§ EXERCISE INSTRUCTIONS:
Could you transcribe each record below exactly as written, setting the pictures aside?

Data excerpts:
--
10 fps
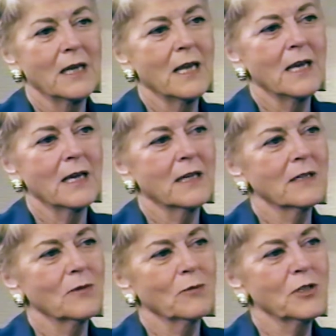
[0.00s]

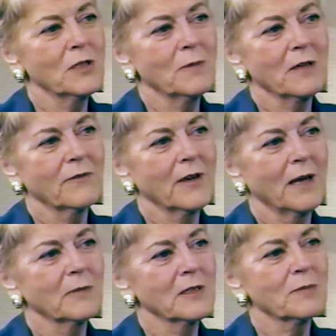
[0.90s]
And would she be a
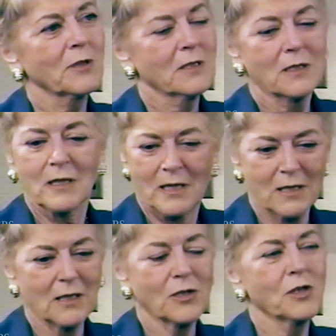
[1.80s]
fabulous president? I
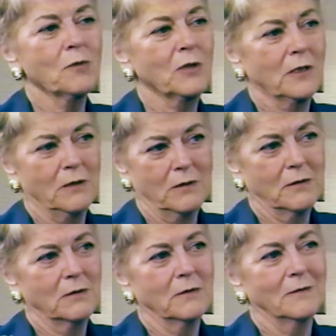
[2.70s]
think she will.
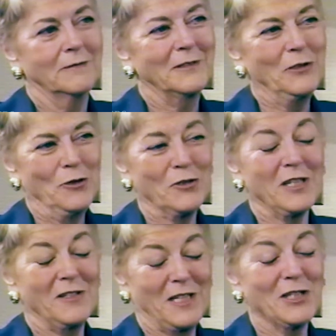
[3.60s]
Mm-hmm. You notice
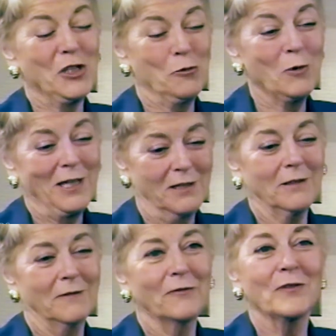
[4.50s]
I say she will,
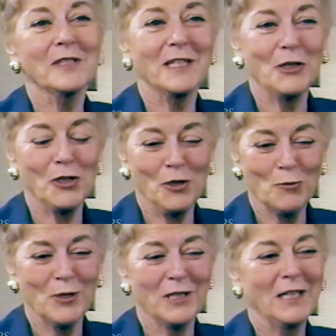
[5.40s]
instead of she
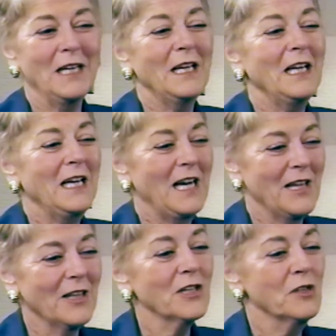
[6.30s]
would.
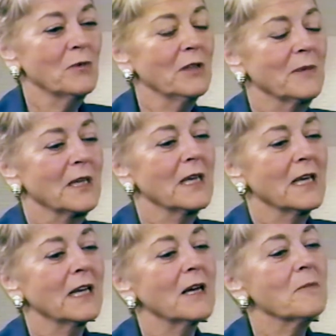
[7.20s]
I think she will be.
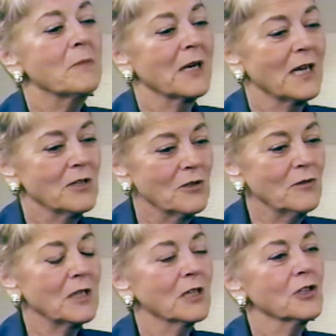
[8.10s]
And I, but I
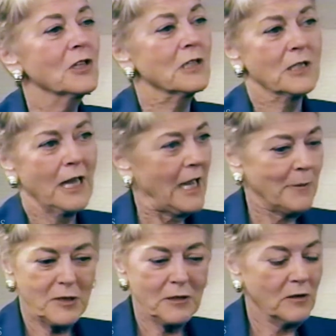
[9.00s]
do think she is
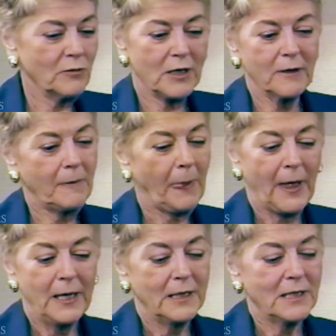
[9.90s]
absolutely right,
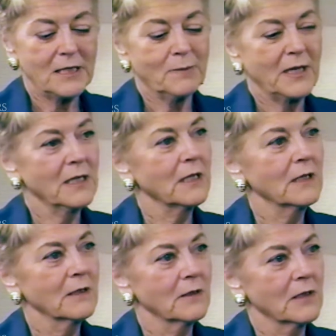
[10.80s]

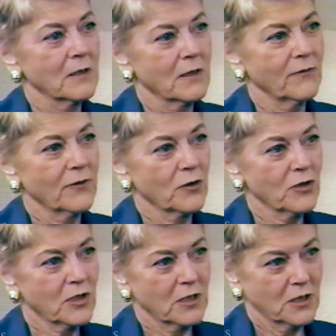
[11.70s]
spending the
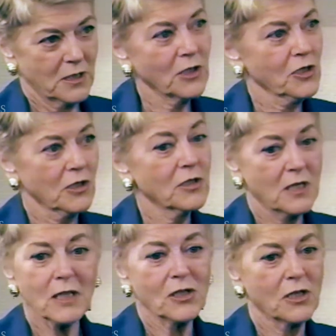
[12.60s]
first six years,
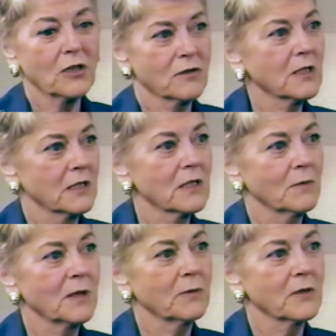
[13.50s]
I think she owes that to
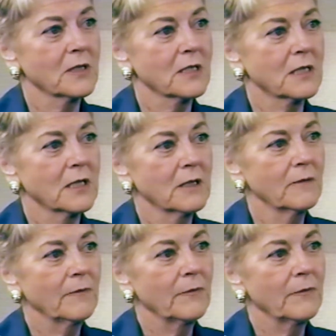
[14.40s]
the people of this mm-hmm. state.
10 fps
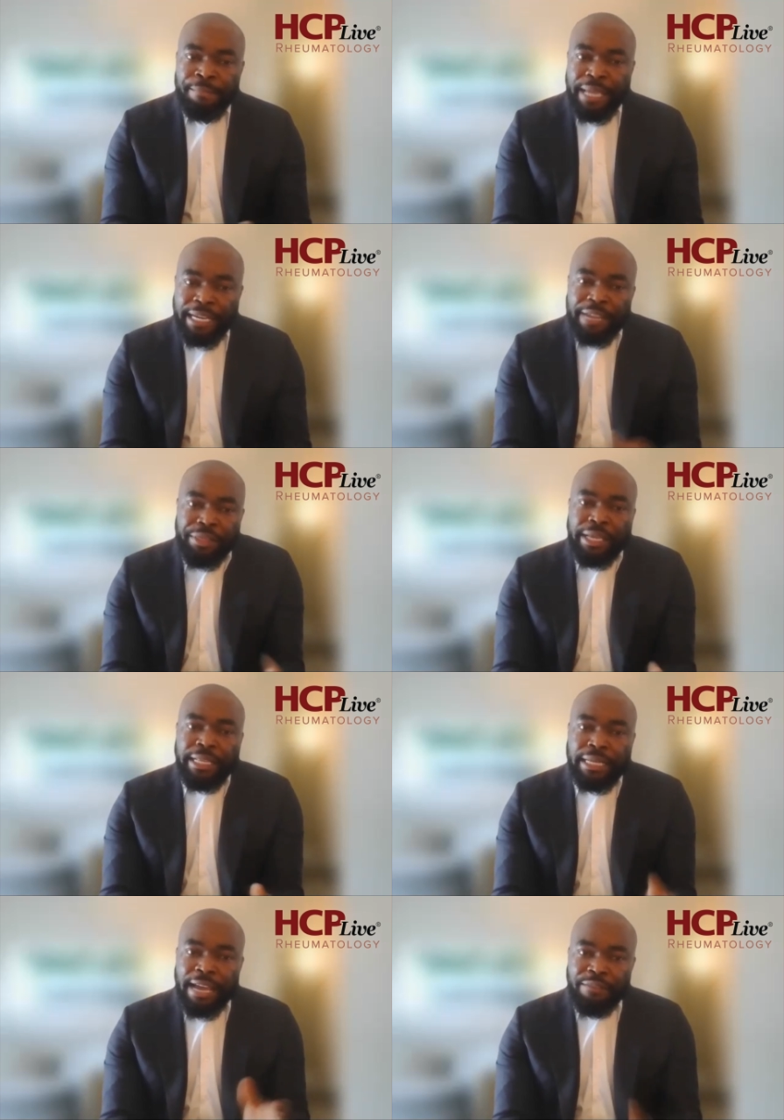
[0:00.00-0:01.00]
And I think
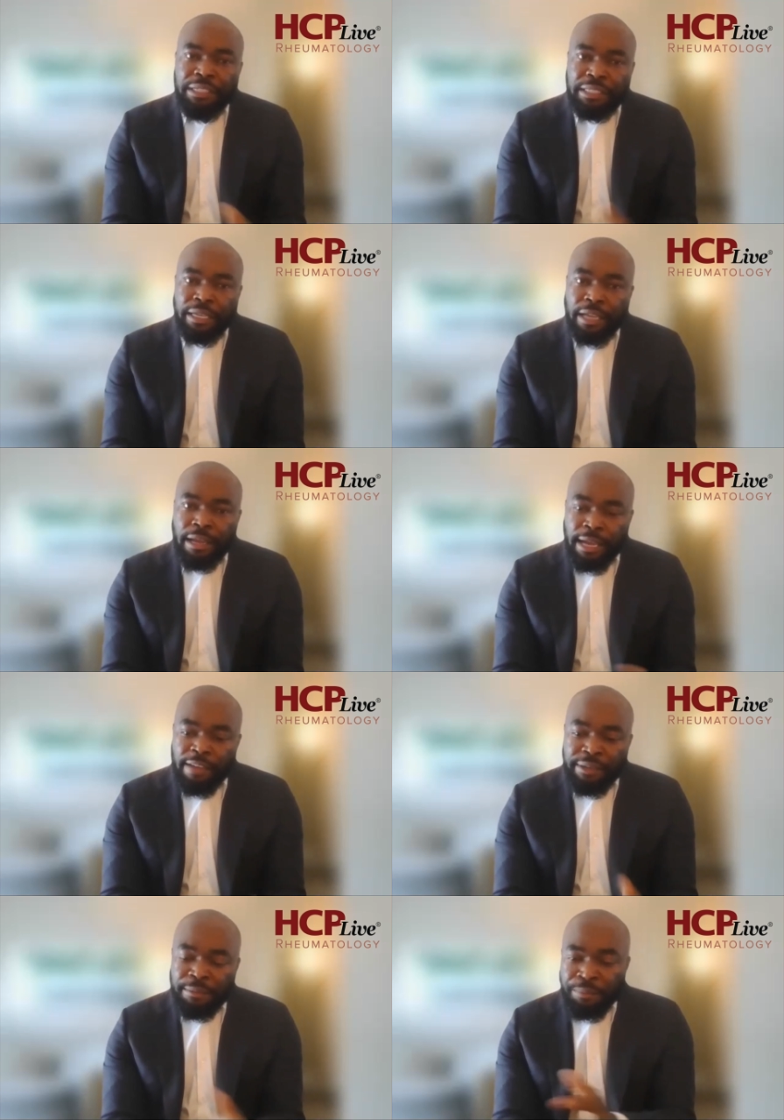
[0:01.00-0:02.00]
that having uh,
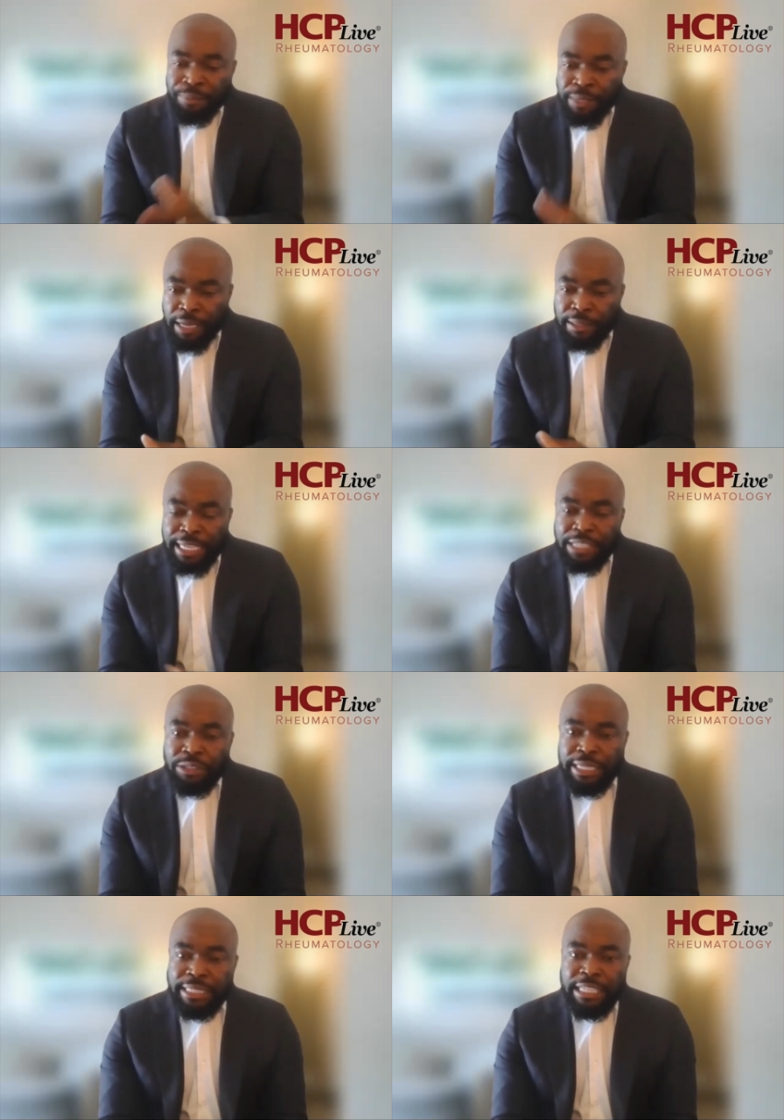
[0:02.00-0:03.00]
having uh,
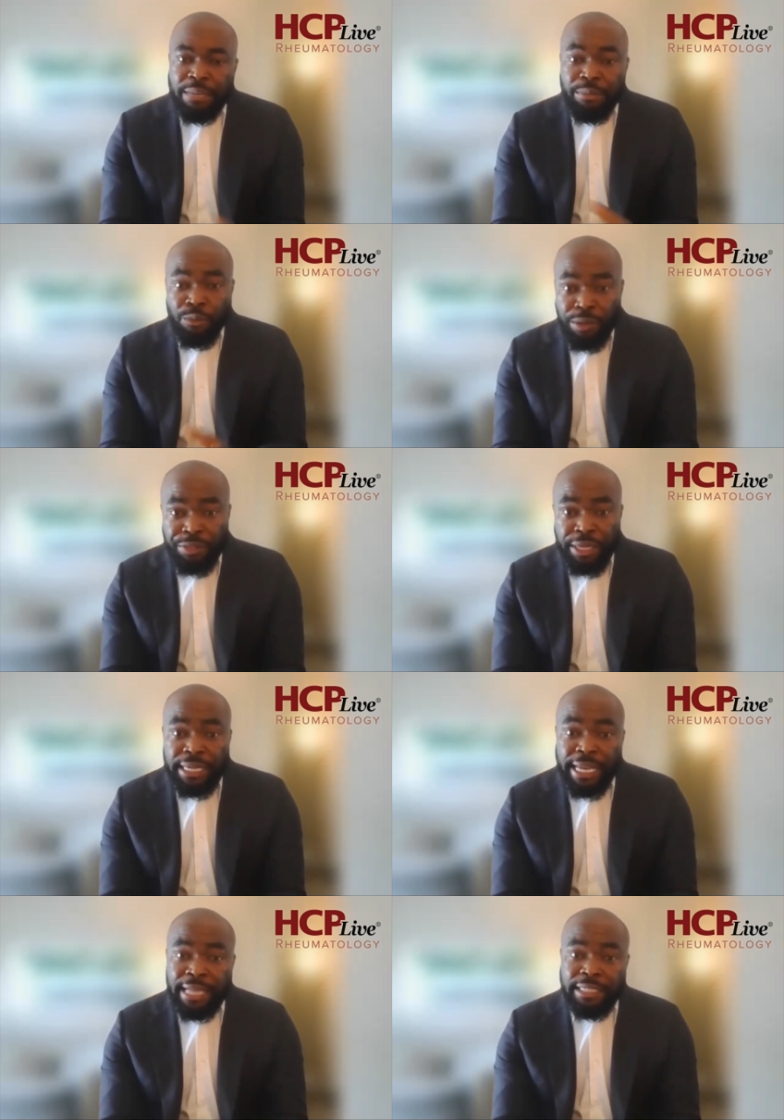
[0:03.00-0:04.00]
zasocitinib within
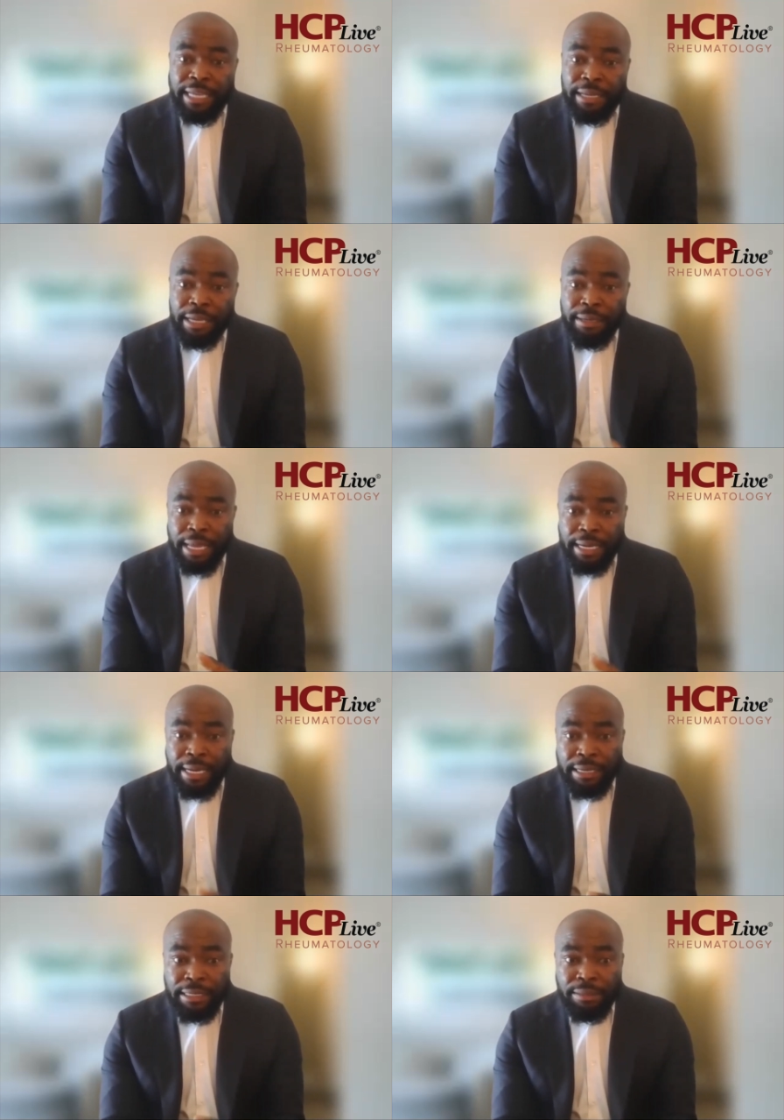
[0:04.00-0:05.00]
that and and and,
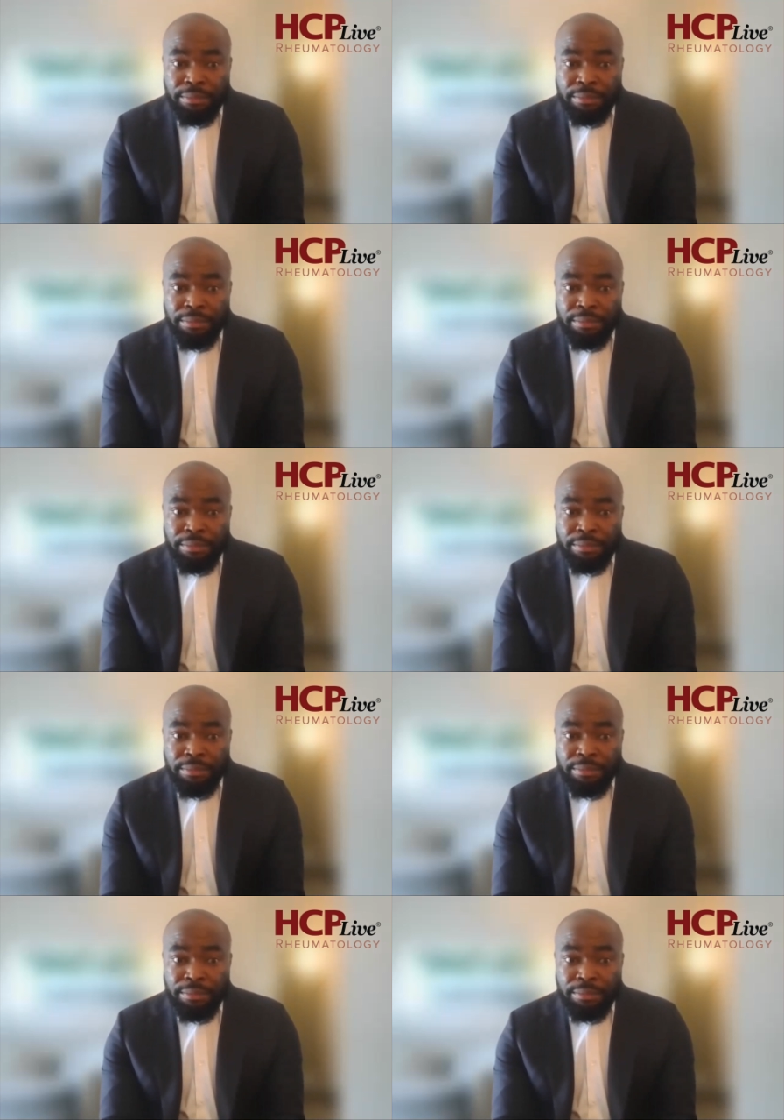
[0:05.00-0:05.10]
and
--
§ FINISHED TASK:
10 fps
[0.00s]

[0.90s]
And would she be a
[1.80s]
fabulous president? I
[2.70s]
think she will.
[3.60s]
Mm-hmm. You notice
[4.50s]
I say she will,
[5.40s]
instead of she
[6.30s]
would.
[7.20s]
I think she will be.
[8.10s]
And I, but I
[9.00s]
do think she is
[9.90s]
absolutely right,
[10.80s]

[11.70s]
spending the
[12.60s]
first six years,
[13.50s]
I think she owes that to
[14.40s]
the people of this mm-hmm. state.
10 fps
[0:00.00-0:01.00]
And I think
[0:01.00-0:02.00]
that having uh,
[0:02.00-0:03.00]
having uh,
[0:03.00-0:04.00]
zasocitinib within
[0:04.00-0:05.00]
that and and and,
[0:05.00-0:05.10]
and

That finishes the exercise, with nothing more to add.